Here is a comparison of the trickle diagram and the braid diagram for the basic pattern of limitation that we started with.

Comparison of the Trickle Diagram method with the Braid Diagram method. The occasion of limitation is represented as a directed arrow.

In the prior discussion of taxonomic inclusion of universals we saw the emergence of “union” and “overlap” patterns and we can now complete this most basic set of compound limitations with a third possibility of “mediation”.

• Union: an extent with two portions (two limitations).
• Mediation: the extent of one limitation is also the portion of a second limitation.
• Overlap : a portion with two extents (two limitations)

The three basic arrangements of patterns consisting of two limitation occasions (the arrows) and three entities (rounded rectangles). The Union and Overlap patterns displayed here as braid diagrams correspond to the rivulet diagrams above where the form of limitation is specifically taxonomic inclusion of universals.
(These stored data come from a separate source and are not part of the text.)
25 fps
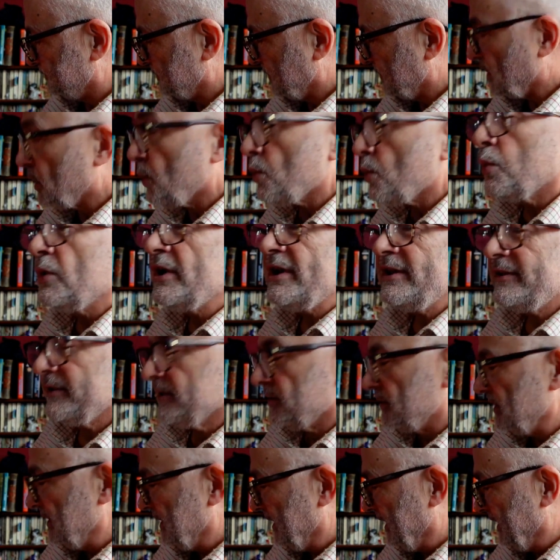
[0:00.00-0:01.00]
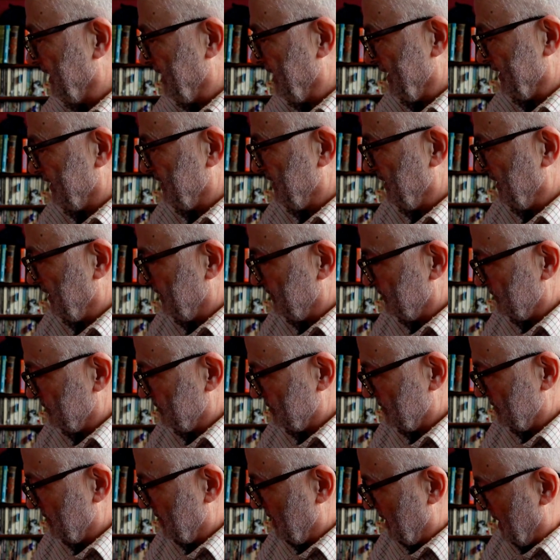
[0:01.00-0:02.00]
With Eileen Atkins.
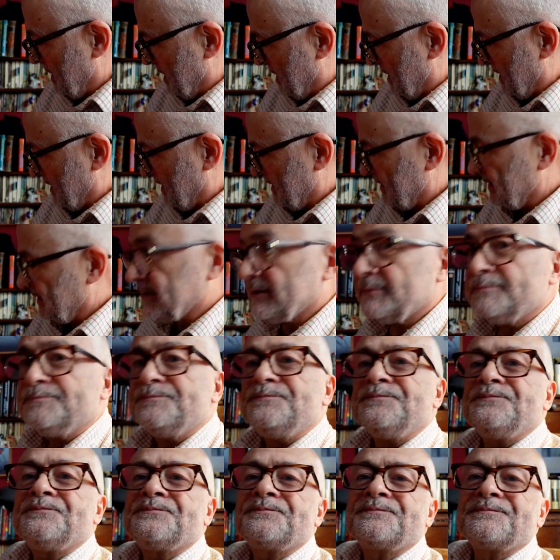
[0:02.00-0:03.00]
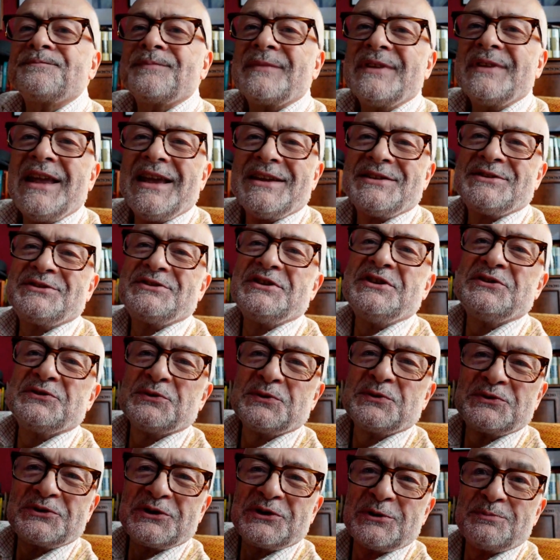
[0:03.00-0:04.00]
Yes, is
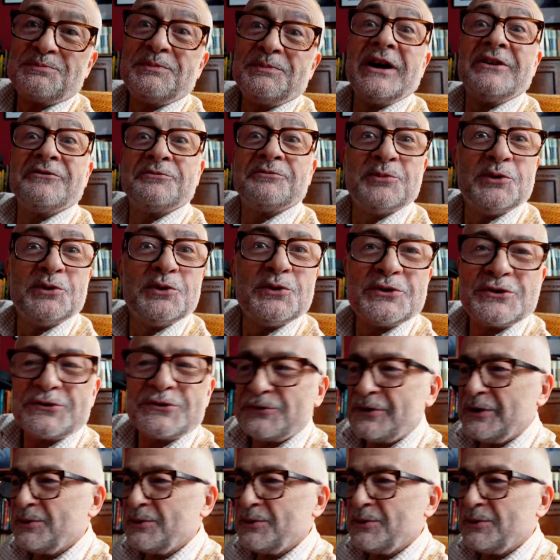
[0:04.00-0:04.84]
also Bav Morda in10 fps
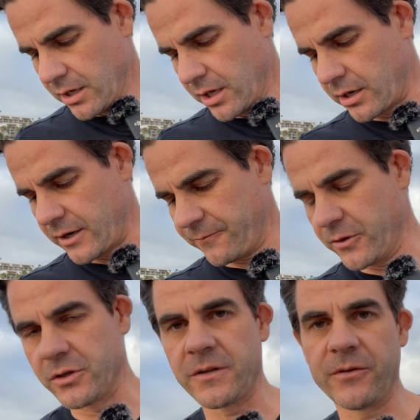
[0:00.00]
All right, for
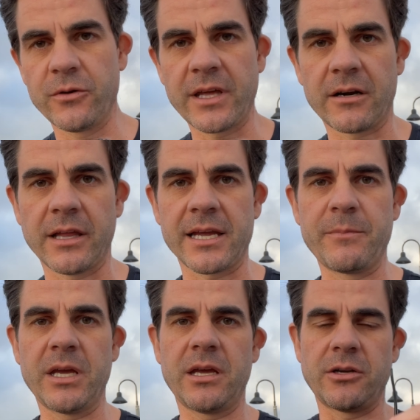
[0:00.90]
those of you that are like
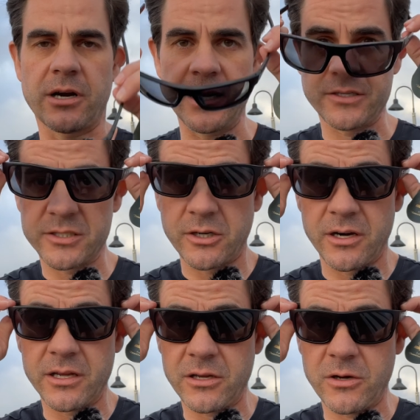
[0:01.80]
me and your eyes are
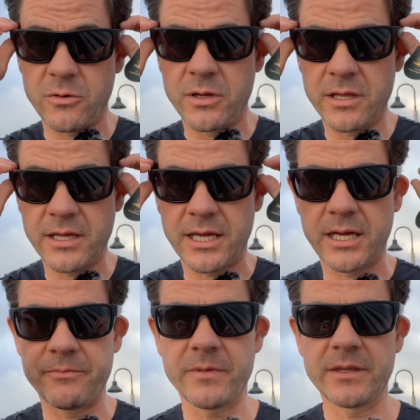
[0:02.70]
starting to go,
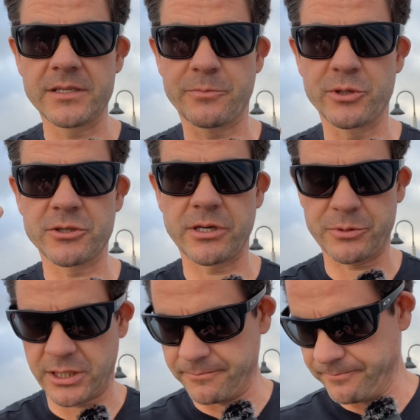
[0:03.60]
these are
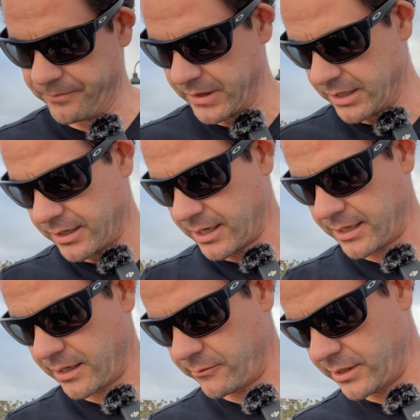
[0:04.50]
prescription. I
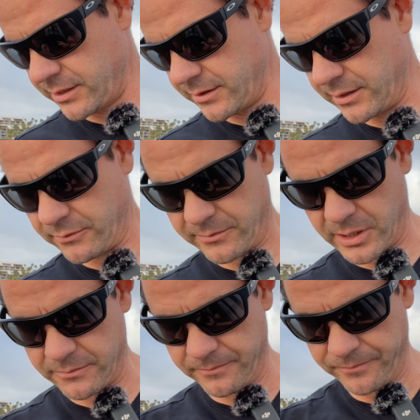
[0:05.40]
can't read anything with them
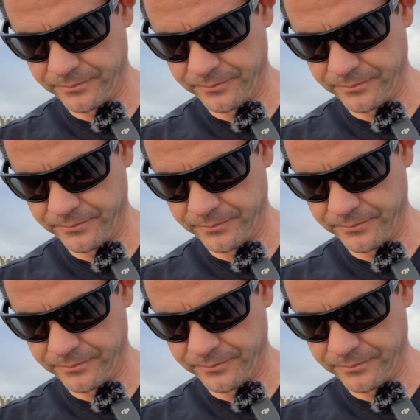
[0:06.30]
on.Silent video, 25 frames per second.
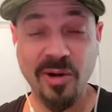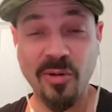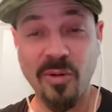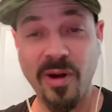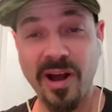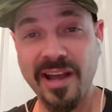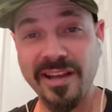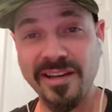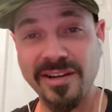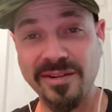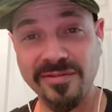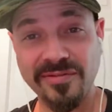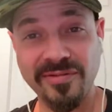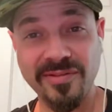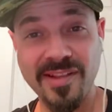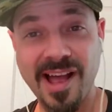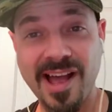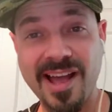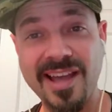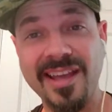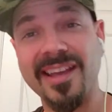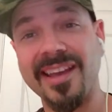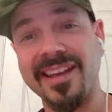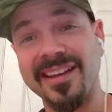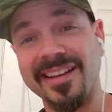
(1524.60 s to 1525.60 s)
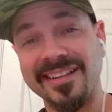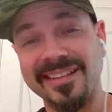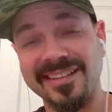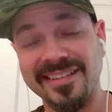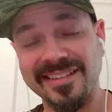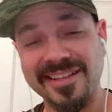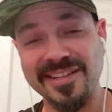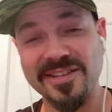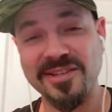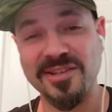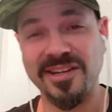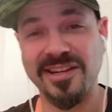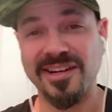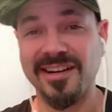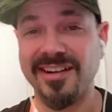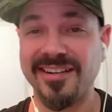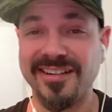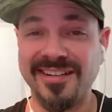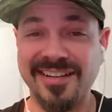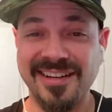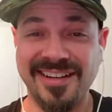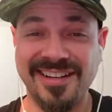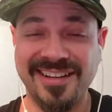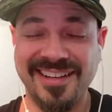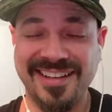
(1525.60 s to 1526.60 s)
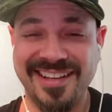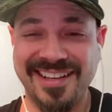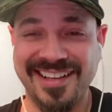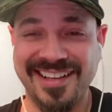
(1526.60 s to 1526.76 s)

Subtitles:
we know why you're flying this year.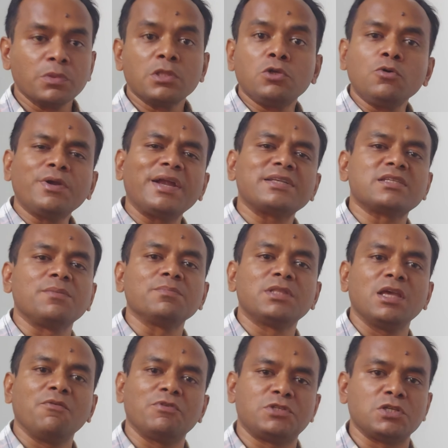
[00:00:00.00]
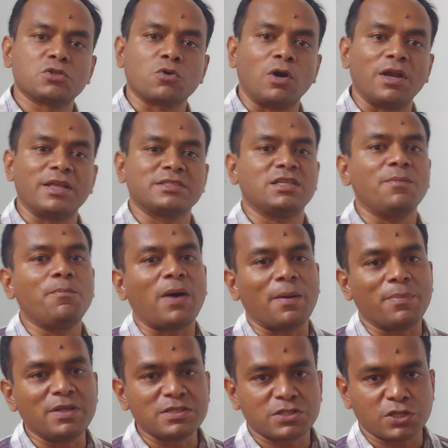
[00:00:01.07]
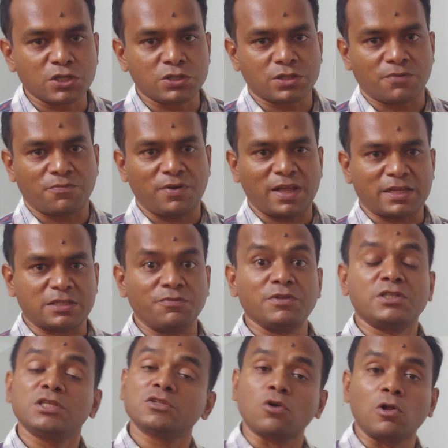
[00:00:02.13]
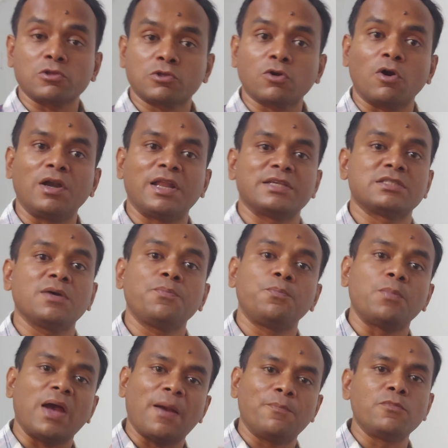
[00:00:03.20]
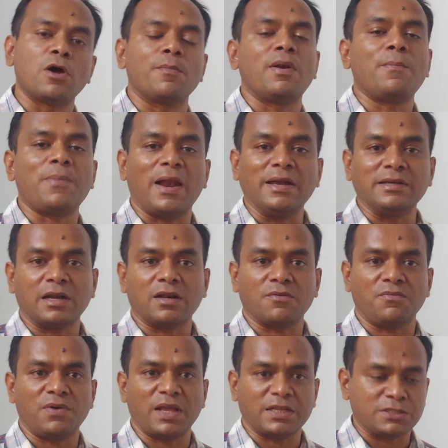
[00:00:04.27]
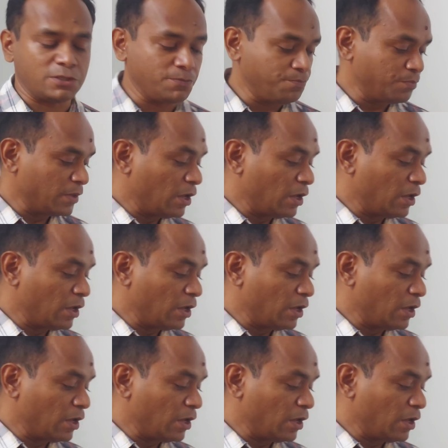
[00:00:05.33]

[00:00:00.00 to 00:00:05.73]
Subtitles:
you get something which is called as the Babinski's reflex, which is also called as the abnormal plantar reflex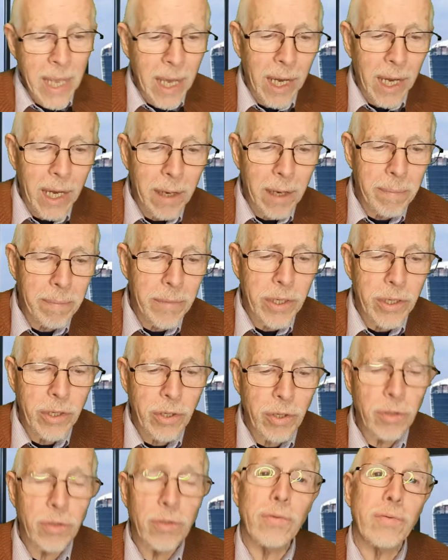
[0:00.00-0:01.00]
You
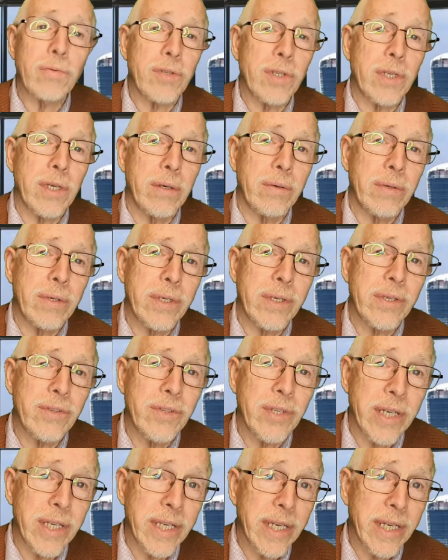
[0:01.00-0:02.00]
could also
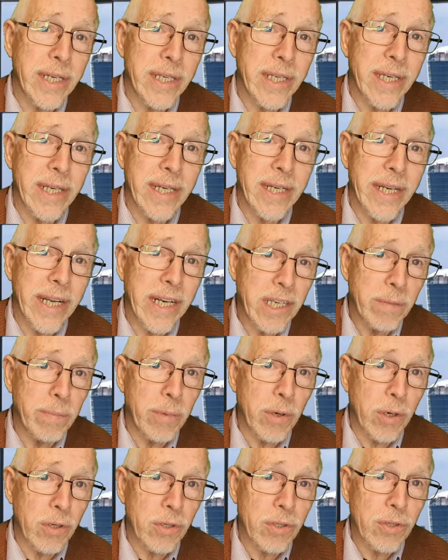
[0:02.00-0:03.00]
consider getting a
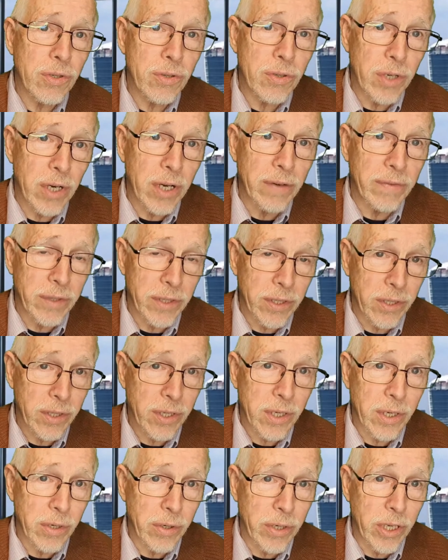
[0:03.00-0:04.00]
letterbox draft
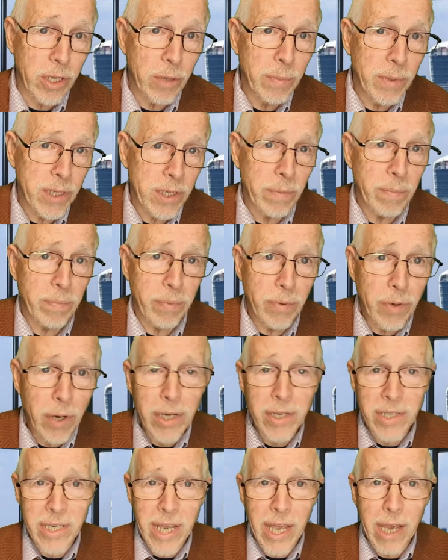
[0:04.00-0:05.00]
excluder. You'd be
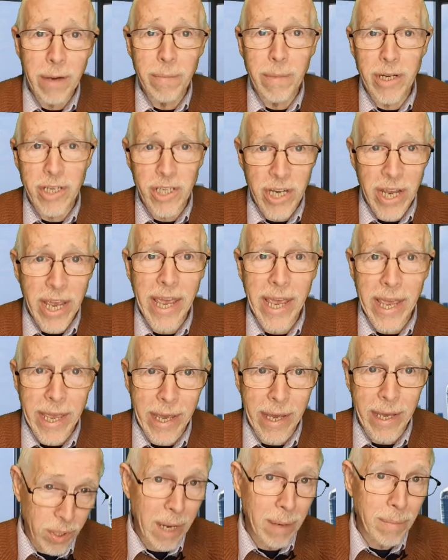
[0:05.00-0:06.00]
surprised how much
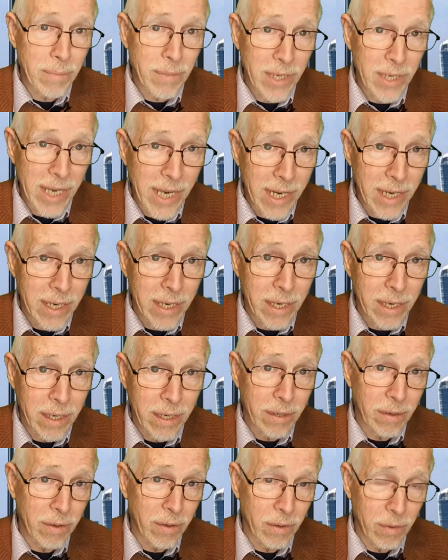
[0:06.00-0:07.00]
air comes in,
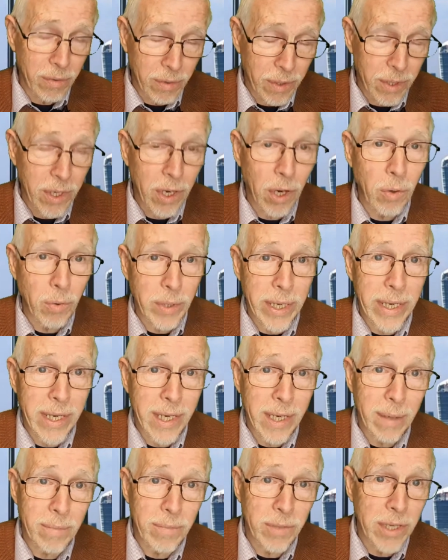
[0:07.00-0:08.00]
cold air
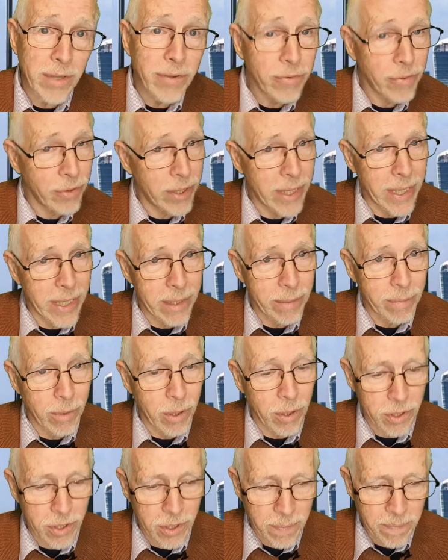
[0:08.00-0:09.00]
comes in through your
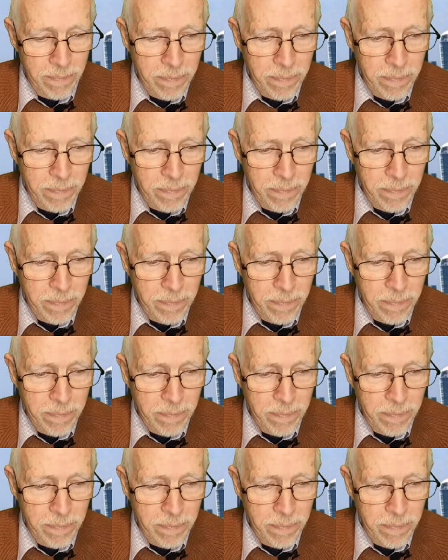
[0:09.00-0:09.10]
letterbox.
These terms of union, mediation and overlap must be thought of as arrangements or “pattern sets” that do not introduce an atomic concept, but rather a new means of relating atomic concepts which are the occurrences that compose the arrangement. For instance, we should not jump to equate “union” with logical disjunction or “overlap” with logical conjunction as if we were arbitrarily introducing a desired concept in support of some axiomatic approach. In fact, these patterns are introducing three sets of mutually-ambiguous possibilities. For instance, it could be the case that all three nodes in each of the diagrams above are equivalent occasions of the same concept. This may also not be the case, but these patterns in themselves do not answer the question as to whether we are asserting three equivalent concepts or not.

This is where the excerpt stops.